### Problem statement
The required output is the lines below from the line containing "[00:01:59.97]" to the line containing "[00:02:01.37]", inclusive, retyped exactly. No other lines belong in it.

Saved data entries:
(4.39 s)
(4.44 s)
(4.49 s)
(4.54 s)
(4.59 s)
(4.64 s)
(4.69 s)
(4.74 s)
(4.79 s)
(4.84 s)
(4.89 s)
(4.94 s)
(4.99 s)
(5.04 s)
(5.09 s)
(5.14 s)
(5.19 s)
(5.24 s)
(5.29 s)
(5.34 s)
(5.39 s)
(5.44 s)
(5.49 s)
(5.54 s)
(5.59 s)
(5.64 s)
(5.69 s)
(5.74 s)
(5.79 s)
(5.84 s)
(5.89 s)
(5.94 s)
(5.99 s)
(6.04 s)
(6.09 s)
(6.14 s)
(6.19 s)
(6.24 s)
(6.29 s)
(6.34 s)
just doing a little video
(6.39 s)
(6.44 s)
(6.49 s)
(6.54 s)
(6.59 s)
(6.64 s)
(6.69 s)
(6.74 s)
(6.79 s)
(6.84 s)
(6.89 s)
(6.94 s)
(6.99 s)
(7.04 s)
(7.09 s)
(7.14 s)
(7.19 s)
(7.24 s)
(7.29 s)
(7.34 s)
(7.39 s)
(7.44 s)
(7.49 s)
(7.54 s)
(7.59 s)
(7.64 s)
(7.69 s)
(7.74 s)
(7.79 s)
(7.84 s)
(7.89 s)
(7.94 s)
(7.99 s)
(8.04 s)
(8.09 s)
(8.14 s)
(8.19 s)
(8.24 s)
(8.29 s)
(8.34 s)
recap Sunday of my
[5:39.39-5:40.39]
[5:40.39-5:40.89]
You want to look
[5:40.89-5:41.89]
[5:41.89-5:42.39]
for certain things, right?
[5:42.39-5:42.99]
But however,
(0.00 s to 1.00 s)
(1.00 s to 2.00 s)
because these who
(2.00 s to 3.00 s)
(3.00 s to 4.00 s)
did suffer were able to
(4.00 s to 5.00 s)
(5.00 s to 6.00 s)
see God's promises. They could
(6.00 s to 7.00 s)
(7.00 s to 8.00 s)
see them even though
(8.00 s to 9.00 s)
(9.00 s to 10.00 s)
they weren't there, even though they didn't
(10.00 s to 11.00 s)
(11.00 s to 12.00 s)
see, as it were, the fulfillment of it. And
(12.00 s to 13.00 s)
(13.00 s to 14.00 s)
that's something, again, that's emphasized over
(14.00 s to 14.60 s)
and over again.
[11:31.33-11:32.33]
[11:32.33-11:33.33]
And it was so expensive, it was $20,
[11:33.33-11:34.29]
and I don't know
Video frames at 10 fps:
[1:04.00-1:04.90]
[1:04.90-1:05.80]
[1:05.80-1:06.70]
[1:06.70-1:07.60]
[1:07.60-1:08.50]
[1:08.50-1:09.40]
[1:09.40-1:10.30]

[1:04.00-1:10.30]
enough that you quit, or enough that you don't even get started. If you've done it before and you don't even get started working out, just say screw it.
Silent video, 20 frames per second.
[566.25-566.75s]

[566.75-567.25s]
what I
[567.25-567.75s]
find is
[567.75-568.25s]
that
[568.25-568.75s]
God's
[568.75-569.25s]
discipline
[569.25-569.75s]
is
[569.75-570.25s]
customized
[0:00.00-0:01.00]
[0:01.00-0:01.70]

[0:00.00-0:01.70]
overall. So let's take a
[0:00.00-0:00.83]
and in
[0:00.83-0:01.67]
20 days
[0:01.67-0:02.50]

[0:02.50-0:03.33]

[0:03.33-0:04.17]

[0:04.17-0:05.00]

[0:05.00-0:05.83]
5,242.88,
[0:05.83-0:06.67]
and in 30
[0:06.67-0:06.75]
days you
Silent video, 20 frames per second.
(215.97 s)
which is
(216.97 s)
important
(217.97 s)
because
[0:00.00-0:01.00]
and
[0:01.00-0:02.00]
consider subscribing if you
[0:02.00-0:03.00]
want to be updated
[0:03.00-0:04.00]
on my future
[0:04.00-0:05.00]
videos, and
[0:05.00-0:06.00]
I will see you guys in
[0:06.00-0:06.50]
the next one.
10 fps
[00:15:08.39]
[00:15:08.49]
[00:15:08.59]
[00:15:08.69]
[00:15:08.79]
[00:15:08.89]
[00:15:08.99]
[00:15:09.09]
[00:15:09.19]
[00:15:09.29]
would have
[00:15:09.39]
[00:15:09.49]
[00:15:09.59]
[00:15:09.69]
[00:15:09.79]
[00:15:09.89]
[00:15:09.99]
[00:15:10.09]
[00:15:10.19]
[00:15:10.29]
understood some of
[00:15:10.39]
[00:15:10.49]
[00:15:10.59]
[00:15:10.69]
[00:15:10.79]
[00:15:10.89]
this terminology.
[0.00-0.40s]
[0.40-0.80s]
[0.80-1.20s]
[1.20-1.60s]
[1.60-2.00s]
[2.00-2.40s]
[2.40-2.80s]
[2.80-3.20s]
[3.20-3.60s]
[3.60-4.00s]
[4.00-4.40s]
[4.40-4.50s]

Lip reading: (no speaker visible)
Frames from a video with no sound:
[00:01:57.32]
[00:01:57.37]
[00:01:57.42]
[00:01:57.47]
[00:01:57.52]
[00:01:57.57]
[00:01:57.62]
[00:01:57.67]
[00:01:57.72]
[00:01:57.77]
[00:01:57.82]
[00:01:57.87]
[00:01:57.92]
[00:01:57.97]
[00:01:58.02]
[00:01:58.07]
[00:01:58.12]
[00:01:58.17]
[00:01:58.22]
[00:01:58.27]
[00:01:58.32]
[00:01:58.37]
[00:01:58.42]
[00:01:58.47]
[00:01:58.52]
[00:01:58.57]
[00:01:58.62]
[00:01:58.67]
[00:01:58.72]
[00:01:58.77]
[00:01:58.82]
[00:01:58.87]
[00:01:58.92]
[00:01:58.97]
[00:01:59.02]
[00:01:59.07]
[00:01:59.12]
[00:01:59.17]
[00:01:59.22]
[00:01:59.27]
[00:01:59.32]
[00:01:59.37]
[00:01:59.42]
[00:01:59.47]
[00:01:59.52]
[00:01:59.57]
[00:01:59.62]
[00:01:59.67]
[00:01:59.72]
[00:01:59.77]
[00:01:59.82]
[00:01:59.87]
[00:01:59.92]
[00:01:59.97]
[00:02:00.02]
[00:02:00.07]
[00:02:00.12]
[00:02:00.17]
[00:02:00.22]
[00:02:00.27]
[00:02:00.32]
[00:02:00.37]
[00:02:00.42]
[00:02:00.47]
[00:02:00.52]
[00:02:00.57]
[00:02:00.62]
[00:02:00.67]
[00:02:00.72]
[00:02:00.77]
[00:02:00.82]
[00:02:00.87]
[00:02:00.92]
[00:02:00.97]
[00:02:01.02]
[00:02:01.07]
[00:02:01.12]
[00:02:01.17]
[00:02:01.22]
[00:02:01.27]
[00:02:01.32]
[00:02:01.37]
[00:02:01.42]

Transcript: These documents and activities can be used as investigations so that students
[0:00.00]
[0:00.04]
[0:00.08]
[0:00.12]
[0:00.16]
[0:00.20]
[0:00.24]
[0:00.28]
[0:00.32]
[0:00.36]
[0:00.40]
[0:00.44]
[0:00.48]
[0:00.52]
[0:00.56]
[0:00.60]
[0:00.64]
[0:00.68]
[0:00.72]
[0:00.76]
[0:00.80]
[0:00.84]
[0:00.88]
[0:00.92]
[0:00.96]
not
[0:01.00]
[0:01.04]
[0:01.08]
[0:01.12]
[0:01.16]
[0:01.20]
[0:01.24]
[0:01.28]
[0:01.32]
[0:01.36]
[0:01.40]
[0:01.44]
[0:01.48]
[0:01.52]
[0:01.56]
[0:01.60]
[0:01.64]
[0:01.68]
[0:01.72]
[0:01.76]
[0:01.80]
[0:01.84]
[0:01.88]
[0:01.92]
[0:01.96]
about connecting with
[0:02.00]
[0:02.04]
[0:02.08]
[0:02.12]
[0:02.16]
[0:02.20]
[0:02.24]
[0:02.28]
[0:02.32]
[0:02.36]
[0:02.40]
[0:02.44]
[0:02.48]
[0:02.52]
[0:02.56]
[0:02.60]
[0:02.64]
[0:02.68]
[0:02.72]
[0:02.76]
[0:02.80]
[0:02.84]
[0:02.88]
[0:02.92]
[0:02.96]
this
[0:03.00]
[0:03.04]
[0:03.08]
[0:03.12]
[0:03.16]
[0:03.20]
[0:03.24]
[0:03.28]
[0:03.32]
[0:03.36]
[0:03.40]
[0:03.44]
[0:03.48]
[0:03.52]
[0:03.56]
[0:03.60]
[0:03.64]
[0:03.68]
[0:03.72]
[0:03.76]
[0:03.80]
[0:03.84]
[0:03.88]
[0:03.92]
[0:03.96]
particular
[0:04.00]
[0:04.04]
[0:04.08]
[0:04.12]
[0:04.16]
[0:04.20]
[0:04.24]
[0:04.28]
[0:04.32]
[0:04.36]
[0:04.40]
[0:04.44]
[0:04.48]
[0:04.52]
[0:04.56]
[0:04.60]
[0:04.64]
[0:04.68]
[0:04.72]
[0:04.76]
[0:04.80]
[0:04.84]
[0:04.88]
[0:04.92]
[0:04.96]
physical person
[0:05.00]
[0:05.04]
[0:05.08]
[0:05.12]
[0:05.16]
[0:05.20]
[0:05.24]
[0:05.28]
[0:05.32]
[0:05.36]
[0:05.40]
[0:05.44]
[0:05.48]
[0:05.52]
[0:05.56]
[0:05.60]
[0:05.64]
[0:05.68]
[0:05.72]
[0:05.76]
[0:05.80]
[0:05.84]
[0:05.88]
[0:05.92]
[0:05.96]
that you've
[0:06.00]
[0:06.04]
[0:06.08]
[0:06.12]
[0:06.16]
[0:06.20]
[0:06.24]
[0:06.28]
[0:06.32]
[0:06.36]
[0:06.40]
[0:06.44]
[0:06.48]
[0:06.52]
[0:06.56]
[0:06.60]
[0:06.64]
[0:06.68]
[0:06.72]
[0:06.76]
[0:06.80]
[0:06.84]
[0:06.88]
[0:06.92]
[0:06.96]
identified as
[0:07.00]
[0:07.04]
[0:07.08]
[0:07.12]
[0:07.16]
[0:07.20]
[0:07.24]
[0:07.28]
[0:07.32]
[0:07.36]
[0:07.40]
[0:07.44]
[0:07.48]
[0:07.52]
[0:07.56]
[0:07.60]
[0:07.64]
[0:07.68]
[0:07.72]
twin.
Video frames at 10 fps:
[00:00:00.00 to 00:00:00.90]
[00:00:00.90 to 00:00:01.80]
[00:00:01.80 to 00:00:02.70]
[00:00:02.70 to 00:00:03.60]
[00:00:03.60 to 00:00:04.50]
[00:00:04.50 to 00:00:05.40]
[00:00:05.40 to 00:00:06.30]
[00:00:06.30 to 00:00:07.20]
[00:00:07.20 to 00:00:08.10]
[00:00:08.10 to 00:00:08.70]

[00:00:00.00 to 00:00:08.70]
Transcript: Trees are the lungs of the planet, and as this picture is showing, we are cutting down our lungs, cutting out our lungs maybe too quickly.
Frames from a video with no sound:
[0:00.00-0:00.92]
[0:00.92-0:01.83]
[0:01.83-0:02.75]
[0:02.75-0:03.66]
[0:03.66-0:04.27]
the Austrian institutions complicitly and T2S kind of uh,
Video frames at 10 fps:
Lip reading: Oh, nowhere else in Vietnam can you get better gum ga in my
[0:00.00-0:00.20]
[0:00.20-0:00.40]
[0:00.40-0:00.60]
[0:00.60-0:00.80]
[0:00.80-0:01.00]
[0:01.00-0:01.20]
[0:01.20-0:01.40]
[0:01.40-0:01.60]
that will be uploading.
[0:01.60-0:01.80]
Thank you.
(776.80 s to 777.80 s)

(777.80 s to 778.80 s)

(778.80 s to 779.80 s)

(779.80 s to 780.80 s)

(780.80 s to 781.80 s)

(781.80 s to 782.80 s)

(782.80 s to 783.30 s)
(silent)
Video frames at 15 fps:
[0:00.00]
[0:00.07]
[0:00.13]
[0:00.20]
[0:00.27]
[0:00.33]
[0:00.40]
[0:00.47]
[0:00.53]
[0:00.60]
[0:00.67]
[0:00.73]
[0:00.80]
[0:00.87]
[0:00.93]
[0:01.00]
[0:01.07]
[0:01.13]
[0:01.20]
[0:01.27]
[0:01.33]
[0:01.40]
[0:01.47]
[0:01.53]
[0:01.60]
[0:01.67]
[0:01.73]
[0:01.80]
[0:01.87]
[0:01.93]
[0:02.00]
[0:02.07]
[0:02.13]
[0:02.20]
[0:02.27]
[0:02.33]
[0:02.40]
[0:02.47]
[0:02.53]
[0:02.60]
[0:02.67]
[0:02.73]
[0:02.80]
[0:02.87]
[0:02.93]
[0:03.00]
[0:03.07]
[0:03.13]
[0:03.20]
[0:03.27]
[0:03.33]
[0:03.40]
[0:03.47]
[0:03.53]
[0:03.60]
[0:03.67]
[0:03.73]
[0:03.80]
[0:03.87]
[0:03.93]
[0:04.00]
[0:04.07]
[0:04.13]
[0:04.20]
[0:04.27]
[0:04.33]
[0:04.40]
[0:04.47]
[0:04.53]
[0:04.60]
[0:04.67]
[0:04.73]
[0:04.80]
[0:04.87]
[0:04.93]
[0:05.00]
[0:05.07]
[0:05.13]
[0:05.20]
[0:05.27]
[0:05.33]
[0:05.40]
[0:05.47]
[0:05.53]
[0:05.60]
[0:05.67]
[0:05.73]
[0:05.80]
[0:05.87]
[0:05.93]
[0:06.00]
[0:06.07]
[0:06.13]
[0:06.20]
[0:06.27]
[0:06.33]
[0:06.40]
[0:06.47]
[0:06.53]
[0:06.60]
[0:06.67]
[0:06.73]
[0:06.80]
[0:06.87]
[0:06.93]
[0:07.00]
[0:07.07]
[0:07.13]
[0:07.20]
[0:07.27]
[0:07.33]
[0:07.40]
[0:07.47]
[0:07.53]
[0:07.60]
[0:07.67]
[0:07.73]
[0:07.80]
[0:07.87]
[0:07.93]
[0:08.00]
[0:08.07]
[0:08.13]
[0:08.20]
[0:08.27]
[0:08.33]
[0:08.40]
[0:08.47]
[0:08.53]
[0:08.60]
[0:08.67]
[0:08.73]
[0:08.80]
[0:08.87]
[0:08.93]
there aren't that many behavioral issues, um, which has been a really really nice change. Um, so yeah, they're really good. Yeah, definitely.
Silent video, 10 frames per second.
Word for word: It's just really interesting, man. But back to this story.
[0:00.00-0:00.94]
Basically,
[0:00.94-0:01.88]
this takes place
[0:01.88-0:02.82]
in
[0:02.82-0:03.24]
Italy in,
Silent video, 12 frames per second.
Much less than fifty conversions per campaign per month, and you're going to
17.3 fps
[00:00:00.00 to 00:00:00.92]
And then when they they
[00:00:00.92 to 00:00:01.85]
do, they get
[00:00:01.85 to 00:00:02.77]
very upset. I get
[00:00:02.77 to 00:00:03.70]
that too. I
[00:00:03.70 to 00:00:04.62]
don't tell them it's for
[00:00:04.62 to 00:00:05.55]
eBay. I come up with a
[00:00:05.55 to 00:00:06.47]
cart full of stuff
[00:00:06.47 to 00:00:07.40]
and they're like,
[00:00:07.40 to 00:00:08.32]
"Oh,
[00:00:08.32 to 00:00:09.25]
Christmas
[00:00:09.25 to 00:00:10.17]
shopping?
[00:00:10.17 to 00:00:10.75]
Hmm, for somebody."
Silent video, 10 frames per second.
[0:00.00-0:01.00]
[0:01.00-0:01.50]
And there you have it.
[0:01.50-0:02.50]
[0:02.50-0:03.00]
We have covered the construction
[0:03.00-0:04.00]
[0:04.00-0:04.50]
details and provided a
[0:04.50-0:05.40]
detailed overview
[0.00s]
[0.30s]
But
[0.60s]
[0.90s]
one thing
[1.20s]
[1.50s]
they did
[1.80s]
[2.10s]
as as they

### Exercise answer
[00:01:59.97]
[00:02:00.02]
[00:02:00.07]
[00:02:00.12]
[00:02:00.17]
[00:02:00.22]
[00:02:00.27]
[00:02:00.32]
[00:02:00.37]
[00:02:00.42]
[00:02:00.47]
[00:02:00.52]
[00:02:00.57]
[00:02:00.62]
[00:02:00.67]
[00:02:00.72]
[00:02:00.77]
[00:02:00.82]
[00:02:00.87]
[00:02:00.92]
[00:02:00.97]
[00:02:01.02]
[00:02:01.07]
[00:02:01.12]
[00:02:01.17]
[00:02:01.22]
[00:02:01.27]
[00:02:01.32]
[00:02:01.37]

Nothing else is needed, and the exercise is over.